Pesquisadores descobrem que a infecção pelo parasita da doença previne
uma piora no caso de outras picadas
Há cerca de 50 anos, acreditava-se
ser possível erradicar a malária do planeta. A solução parecia simples:
eliminar o mosquito transmissor e tratar os infectados. Porém, a Organização
das Nações Unidas (ONU) alerta que, atualmente, mais de 780 mil pessoas – a
maioria crianças – morrem por ano em consequência da doença. Um estudo
publicado na Nature
Medicine, liderado pela bióloga Maria Mota,
do Instituto de Medicina Molecular, em Lisboa, Portugal, pode ajudar a diminuir
essa mortalidade. O grupo descobriu que a infecção pelo parasita da malária
previne a ocorrência de uma segunda infecção por outro parasita da doença,
devido à restrição de ferro no fígado do organismo da pessoa contagiada. Assim,
a primeira infecção impede que outras ocorram no indivíduo ao mesmo tempo, ou
seja, evita uma “superinfecção”.
A malária é causada por
protozoários do gênero Plasmodium transmitidos pela fêmea infectada do mosquito Anopheles. A doença é típica de países tropicais onde as
populações são carentes economicamente e quase não dispõem de sistemas de
saúde. É o caso da África Subsaariana, região com alto índice de ocorrência da
malária onde é comum governo e grupos assistenciais oferecerem às crianças
suplementos alimentares para combater outros problemas como a desnutrição e a
anemia. O grupo luso-brasileiro mostrou que esse suplemento, que deveria fortalecer
a saúde, na realidade prejudica as crianças que foram infectadas várias vezes
seguidas pela malária. Estas que recebiam ferro como suplemento alimentar
apresentavam mais casos de “superinfecção” pela doença, um detalhe que
intrigava os médicos e os cientistas até a pesquisa atual solucionar esse
quebra-cabeça.
Utilizando camundongos, o grupo
entendeu a forma como os parasitas da malária se desenvolvem nas células do
fígado (hepatócitos) e nos glóbulos vermelhos.
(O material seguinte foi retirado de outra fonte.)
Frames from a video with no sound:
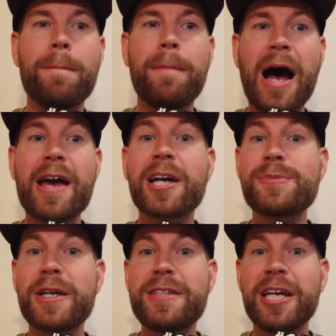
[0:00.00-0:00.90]
My
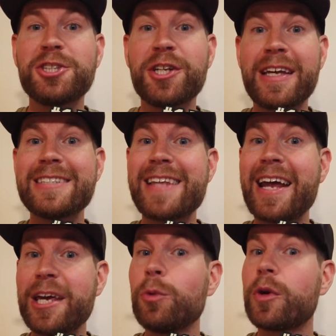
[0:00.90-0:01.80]
expectation is
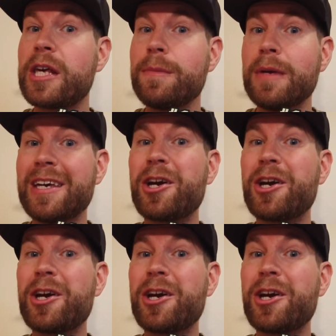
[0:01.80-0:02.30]
that it will keep me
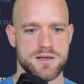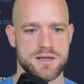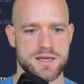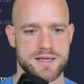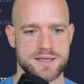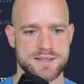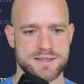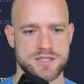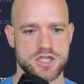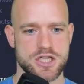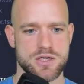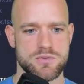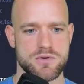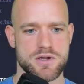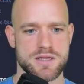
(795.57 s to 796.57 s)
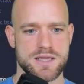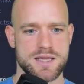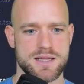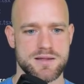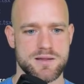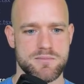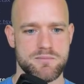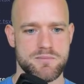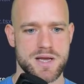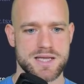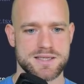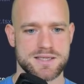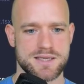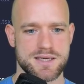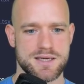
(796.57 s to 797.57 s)
as children and
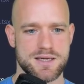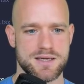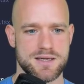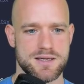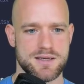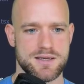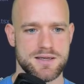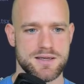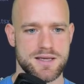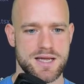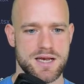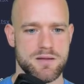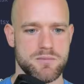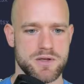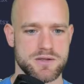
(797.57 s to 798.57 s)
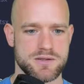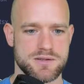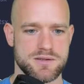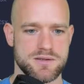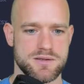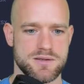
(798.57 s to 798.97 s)
mask element.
Após a picada do mosquito
infectado, os parasitas migram para o fígado do indivíduo onde se multiplicam
(fase hepática e assintomática da infecção). Em seguida, invadem os glóbulos
vermelhos (fase sanguínea e sintomática). Em ambas as fases, os parasitas
necessitam de ferro para se desenvolver e os da primeira infecção, já presentes
nos glóbulos vermelhos, sequestram o ferro na circulação sanguínea impedindo
que a substância seja abundante no fígado. Com isso, os parasitas da segunda
picada, no fígado, têm menos ferro disponível e não conseguem se multiplicar.
Como consequência, a segunda infecção é incompleta. Em outras palavras, o risco
de a pessoa apresentar uma superinfecção é menor graças à primeira infecção.
“O trabalho é importante por
ser um dos raros que aborda a fase hepática e sanguínea ao mesmo tempo,
simulando uma situação de áreas endêmicas”, explica a veterinária Sabrina
Epiphanio, do Departamento de Ciências Biológicas da Universidade Federal de
São Paulo (Unifesp), que colaborou com o estudo. Geralmente, os pesquisadores
estudam separadamente cada fase da infecção por malária. Porém, quem vive em
locais onde a doença ocorre é constantemente picado e contaminado por vários
parasitas ao mesmo tempo.
“Este é o momento de reverem os
programas destinados às crianças das áreas endêmicas”, alerta a veterinária. De
acordo com a Sabrina, o ferro é o principal elemento usado para suplementação
mineral, o que favorece a fase hepática da segunda infecção. “Se a criança
estiver com anemia e ingerindo ferro, contrair malária poderá piorar seu estado
de saúde”, afirma Sabrina. Há nove anos estudando a doença, o próximo passo da
pesquisadora é identificar fatores que antecipem quando uma pessoa, com
malária, terá a síndrome respiratória aguda. “Apesar da incidência baixa, ela é
altamente relevante porque 70% dos que adquirem morrem”, lembra.